• [Requirement]:
The answer is to be an exact copy of the lines below running from the line with "[00:00:00.95]" down to the line with "[00:00:03.20]", both ends included, and nothing more.

————

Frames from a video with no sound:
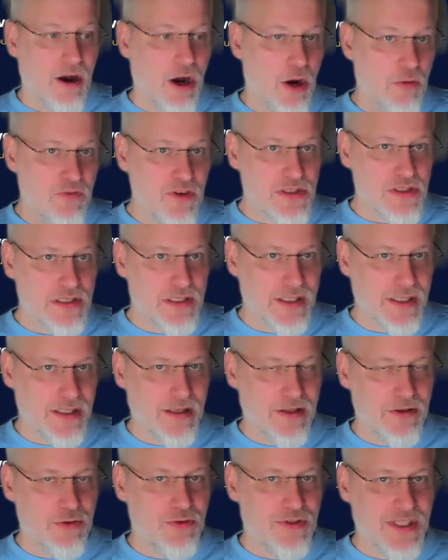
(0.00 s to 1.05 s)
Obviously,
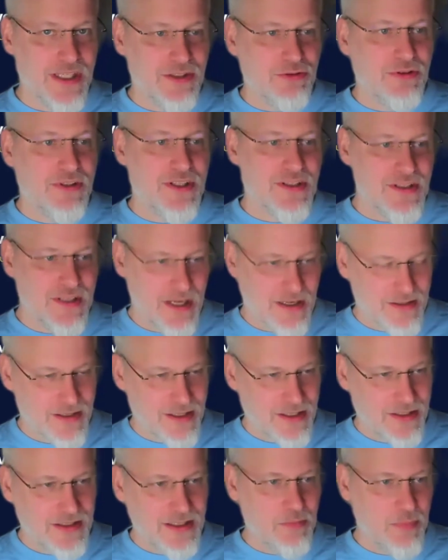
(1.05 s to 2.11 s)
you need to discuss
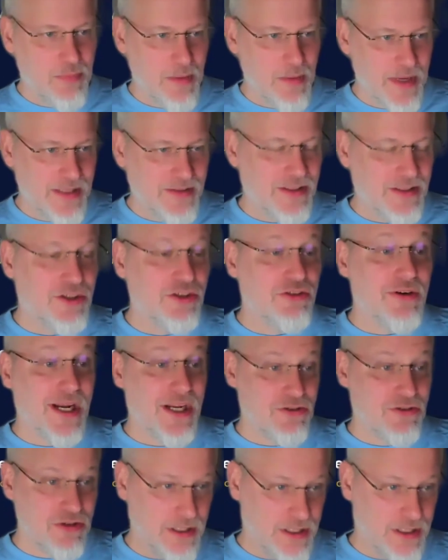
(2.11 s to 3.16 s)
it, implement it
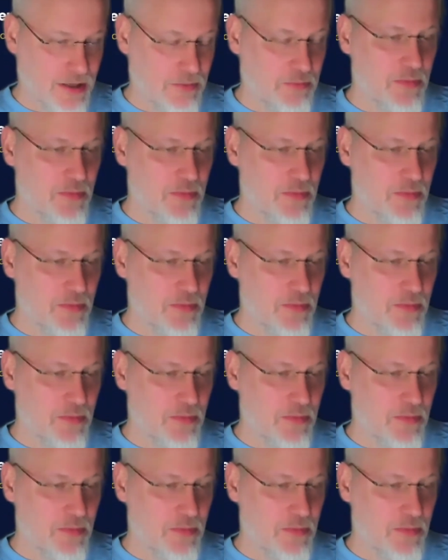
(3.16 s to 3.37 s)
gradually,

————

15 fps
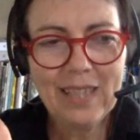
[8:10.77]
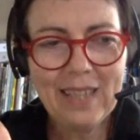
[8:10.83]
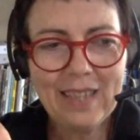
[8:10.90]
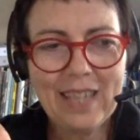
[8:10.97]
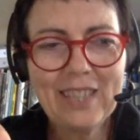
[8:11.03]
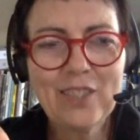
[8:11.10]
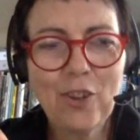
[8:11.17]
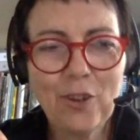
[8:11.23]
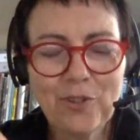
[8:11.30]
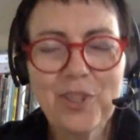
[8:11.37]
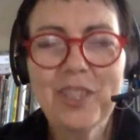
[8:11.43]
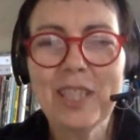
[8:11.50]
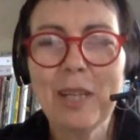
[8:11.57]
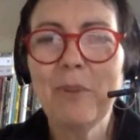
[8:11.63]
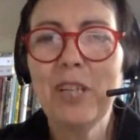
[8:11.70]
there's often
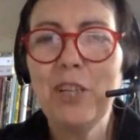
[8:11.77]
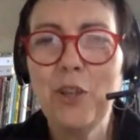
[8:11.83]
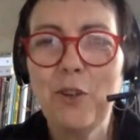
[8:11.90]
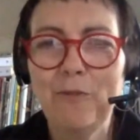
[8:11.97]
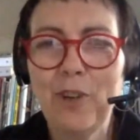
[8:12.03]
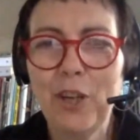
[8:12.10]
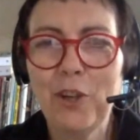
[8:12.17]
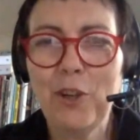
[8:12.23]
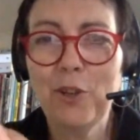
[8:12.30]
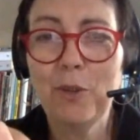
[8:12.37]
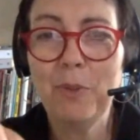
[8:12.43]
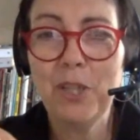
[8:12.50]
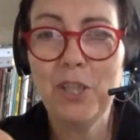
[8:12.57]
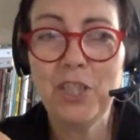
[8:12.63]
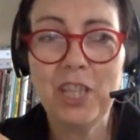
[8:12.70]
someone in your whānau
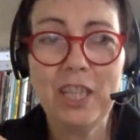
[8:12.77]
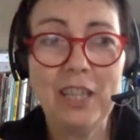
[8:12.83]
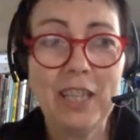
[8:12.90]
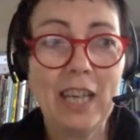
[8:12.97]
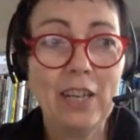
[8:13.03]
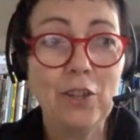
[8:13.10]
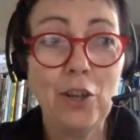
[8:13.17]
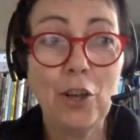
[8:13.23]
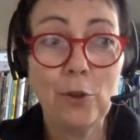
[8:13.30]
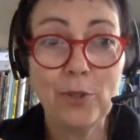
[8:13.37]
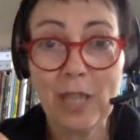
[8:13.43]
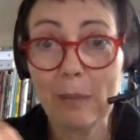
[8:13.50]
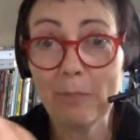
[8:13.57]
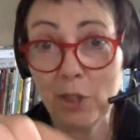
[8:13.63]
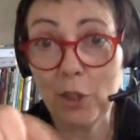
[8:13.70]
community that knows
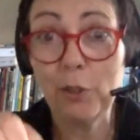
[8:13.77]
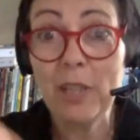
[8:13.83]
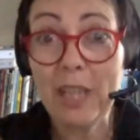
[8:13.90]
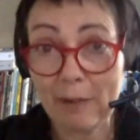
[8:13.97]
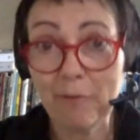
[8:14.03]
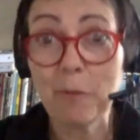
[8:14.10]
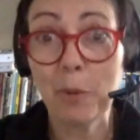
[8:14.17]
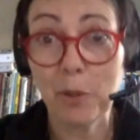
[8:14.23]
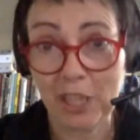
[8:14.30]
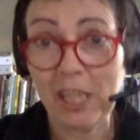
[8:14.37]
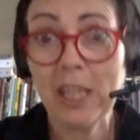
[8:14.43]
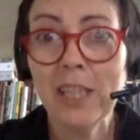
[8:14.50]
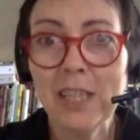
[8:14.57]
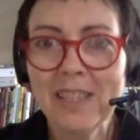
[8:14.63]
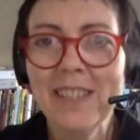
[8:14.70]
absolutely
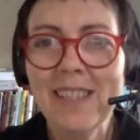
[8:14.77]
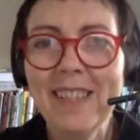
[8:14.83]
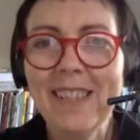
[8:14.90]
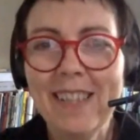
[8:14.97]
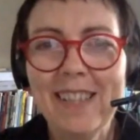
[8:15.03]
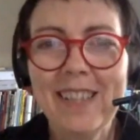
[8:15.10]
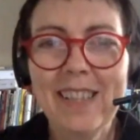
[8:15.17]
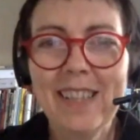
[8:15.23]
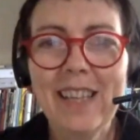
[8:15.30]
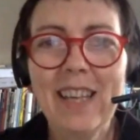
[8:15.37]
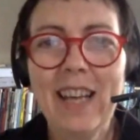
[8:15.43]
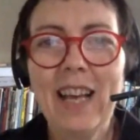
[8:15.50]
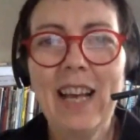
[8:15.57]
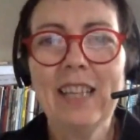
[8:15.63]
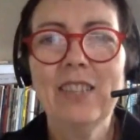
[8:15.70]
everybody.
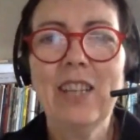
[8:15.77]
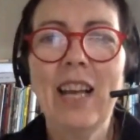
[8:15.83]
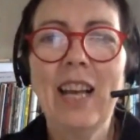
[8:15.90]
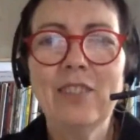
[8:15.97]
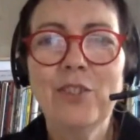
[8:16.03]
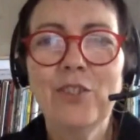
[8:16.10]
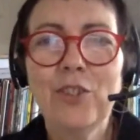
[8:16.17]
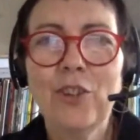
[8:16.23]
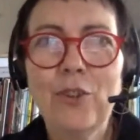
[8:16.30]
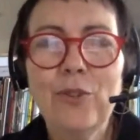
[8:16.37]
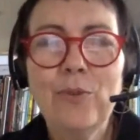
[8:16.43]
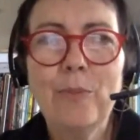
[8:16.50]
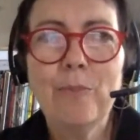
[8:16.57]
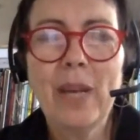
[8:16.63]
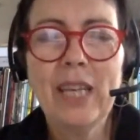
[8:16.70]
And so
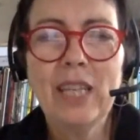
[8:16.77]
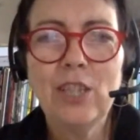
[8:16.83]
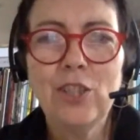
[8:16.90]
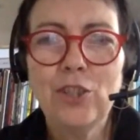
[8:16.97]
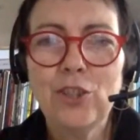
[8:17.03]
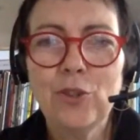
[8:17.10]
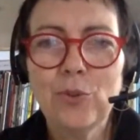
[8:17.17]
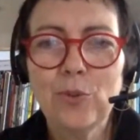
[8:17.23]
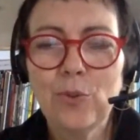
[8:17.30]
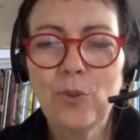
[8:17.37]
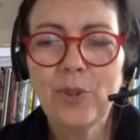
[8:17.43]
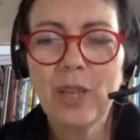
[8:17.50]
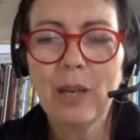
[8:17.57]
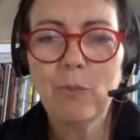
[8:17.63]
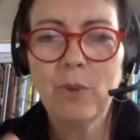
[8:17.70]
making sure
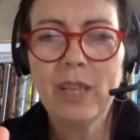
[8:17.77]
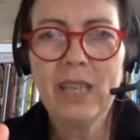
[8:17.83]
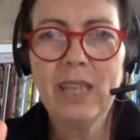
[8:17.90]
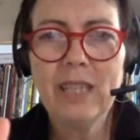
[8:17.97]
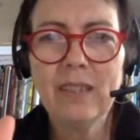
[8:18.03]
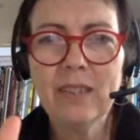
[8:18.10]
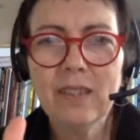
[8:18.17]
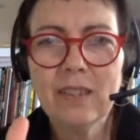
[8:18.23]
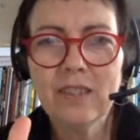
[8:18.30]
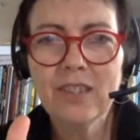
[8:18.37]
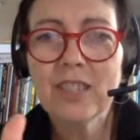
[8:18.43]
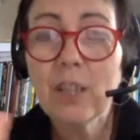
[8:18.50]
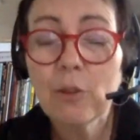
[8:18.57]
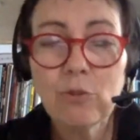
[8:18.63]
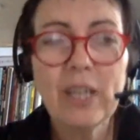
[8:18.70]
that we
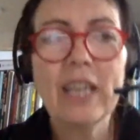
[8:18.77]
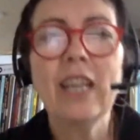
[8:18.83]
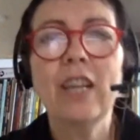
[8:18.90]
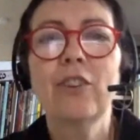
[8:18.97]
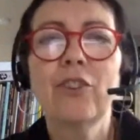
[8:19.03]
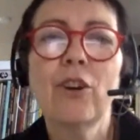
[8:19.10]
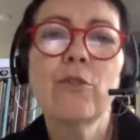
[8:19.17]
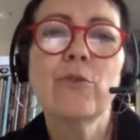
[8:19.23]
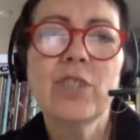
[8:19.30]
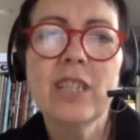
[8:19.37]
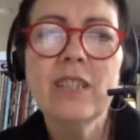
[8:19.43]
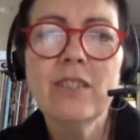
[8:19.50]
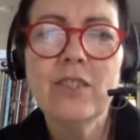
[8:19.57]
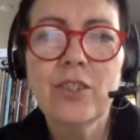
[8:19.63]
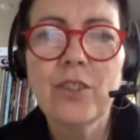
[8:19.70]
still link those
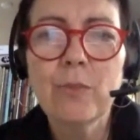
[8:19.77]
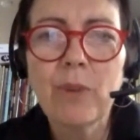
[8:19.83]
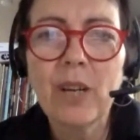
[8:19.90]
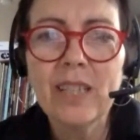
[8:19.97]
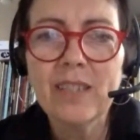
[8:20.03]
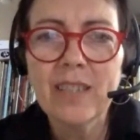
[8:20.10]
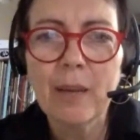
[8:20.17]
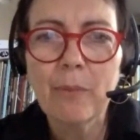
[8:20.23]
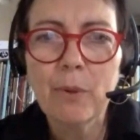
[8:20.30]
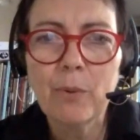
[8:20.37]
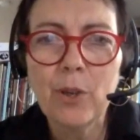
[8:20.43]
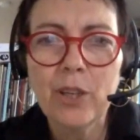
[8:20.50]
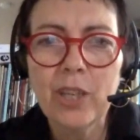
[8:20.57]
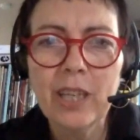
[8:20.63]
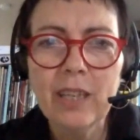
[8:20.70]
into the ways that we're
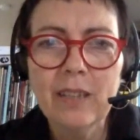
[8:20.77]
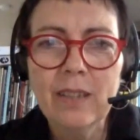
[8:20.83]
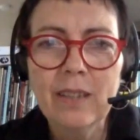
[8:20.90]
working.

————

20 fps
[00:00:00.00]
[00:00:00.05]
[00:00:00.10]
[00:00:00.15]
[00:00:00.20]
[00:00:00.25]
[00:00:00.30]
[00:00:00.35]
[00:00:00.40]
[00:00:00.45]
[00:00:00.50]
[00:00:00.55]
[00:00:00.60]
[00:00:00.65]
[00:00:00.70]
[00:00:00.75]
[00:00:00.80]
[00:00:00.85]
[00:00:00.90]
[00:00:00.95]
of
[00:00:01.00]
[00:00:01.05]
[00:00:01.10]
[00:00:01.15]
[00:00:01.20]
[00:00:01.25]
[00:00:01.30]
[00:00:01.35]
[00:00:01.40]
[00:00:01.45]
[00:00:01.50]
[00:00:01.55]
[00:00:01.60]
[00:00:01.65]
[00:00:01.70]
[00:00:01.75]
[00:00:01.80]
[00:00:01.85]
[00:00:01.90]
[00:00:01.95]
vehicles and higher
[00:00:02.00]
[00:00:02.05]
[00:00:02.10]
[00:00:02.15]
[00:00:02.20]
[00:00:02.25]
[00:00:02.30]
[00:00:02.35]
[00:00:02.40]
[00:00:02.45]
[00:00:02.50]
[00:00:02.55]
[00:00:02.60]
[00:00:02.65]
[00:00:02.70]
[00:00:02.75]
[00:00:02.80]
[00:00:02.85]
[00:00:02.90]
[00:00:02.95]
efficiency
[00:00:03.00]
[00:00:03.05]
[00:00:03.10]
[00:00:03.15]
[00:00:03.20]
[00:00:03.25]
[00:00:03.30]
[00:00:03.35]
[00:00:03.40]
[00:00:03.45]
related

————

• [Output for this task]:
[00:00:00.95]
of
[00:00:01.00]
[00:00:01.05]
[00:00:01.10]
[00:00:01.15]
[00:00:01.20]
[00:00:01.25]
[00:00:01.30]
[00:00:01.35]
[00:00:01.40]
[00:00:01.45]
[00:00:01.50]
[00:00:01.55]
[00:00:01.60]
[00:00:01.65]
[00:00:01.70]
[00:00:01.75]
[00:00:01.80]
[00:00:01.85]
[00:00:01.90]
[00:00:01.95]
vehicles and higher
[00:00:02.00]
[00:00:02.05]
[00:00:02.10]
[00:00:02.15]
[00:00:02.20]
[00:00:02.25]
[00:00:02.30]
[00:00:02.35]
[00:00:02.40]
[00:00:02.45]
[00:00:02.50]
[00:00:02.55]
[00:00:02.60]
[00:00:02.65]
[00:00:02.70]
[00:00:02.75]
[00:00:02.80]
[00:00:02.85]
[00:00:02.90]
[00:00:02.95]
efficiency
[00:00:03.00]
[00:00:03.05]
[00:00:03.10]
[00:00:03.15]
[00:00:03.20]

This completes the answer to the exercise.